The court’s five conservatives in 2012 and 2014 had expressed grave doubts about whether the Abood decision had properly taken into account the First Amendment rights of the union objectors.

It has been the pattern of the court headed by Chief Justice John G. Roberts Jr. to take incremental steps toward undermining a precedent with which it disagrees before delivering a final blow.

The court’s liberals said the challengers had not made the case for why the court should abandon a precedent rather than take the normal path of upholding it.

[Two teachers explain why they want to take down their union]
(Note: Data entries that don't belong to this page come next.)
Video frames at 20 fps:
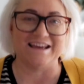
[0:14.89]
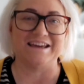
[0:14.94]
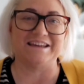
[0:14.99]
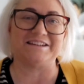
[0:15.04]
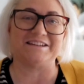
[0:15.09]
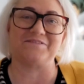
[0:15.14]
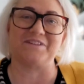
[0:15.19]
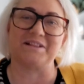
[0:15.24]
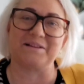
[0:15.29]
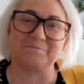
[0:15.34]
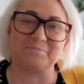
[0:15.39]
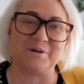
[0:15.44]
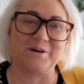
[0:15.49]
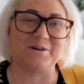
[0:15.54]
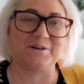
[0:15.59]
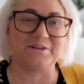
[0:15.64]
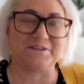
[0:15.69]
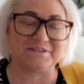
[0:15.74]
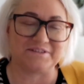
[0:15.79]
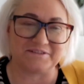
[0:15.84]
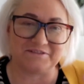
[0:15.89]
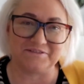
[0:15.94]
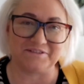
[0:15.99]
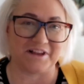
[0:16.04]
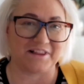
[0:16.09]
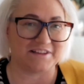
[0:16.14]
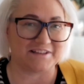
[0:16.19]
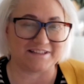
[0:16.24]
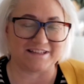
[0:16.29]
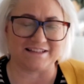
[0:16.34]
develop personal
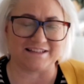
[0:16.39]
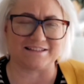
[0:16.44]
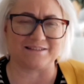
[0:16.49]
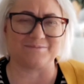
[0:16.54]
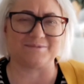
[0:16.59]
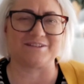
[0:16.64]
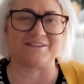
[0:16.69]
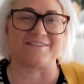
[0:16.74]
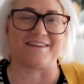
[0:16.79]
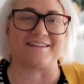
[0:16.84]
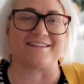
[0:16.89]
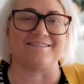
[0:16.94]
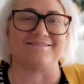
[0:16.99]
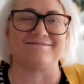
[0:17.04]
knowledge systems so they can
Justice Stephen G. Breyer said the Abood “compromise” had worked pretty well over the last 40 years. When the court starts overruling precedents, he said, “What happens to the country thinking of us as a kind of stability in ­­a world that is tough because it changes a lot?” Breyer asked.

Justice Elena Kagan also pushed that theme, telling Washington attorney Michael A. Carvin, who represented the objecting teachers, that he had a “heavy burden.”

“That’s always true in cases where somebody asks us to overrule a decision. It seems to be particularly true here,” Kagan said. “This is a case in which there are tens of thousands of contracts with these provisions. Those contracts affect millions of employees, maybe as high as 10 million employees. So what special justification are you offering here?”

Carvin replied that the strongest reason for overturning a precedent is when it “erroneously denies a fundamental right’’ — in this case, freedom of speech and association.

Kagan and other justices said the court’s precedents were clear that when government is acting as an employer, it can act as any employer in restricting employee rights.

Frederick argued for leaving the decision about requiring fees to the individual states, rather than forbidding the process. “Different states have different experiences, and this is an opportunity for the states to draw upon those distinctive experiences in coming up with a system that’s fair for everyone,” he argued.

There seemed to be two options if a majority disagreed with Abood but was reluctant to overturn the precedent.

The justices could remand the case to the lower courts. Carvin and his clients had raced through the lower courts in hopes of getting the case to the Supreme Court faster.

The justices could also change how the agency fees are collected. Currently, the fees must be paid, and then employees “opt out” of funding the union’s political activities and receive money back. Objecting employees say that minimizes the burden on them.

But there was limited questioning from the justices about whether such a change might be an alternative to overturning the system.

The case is Friedrichs v. California Teachers Association.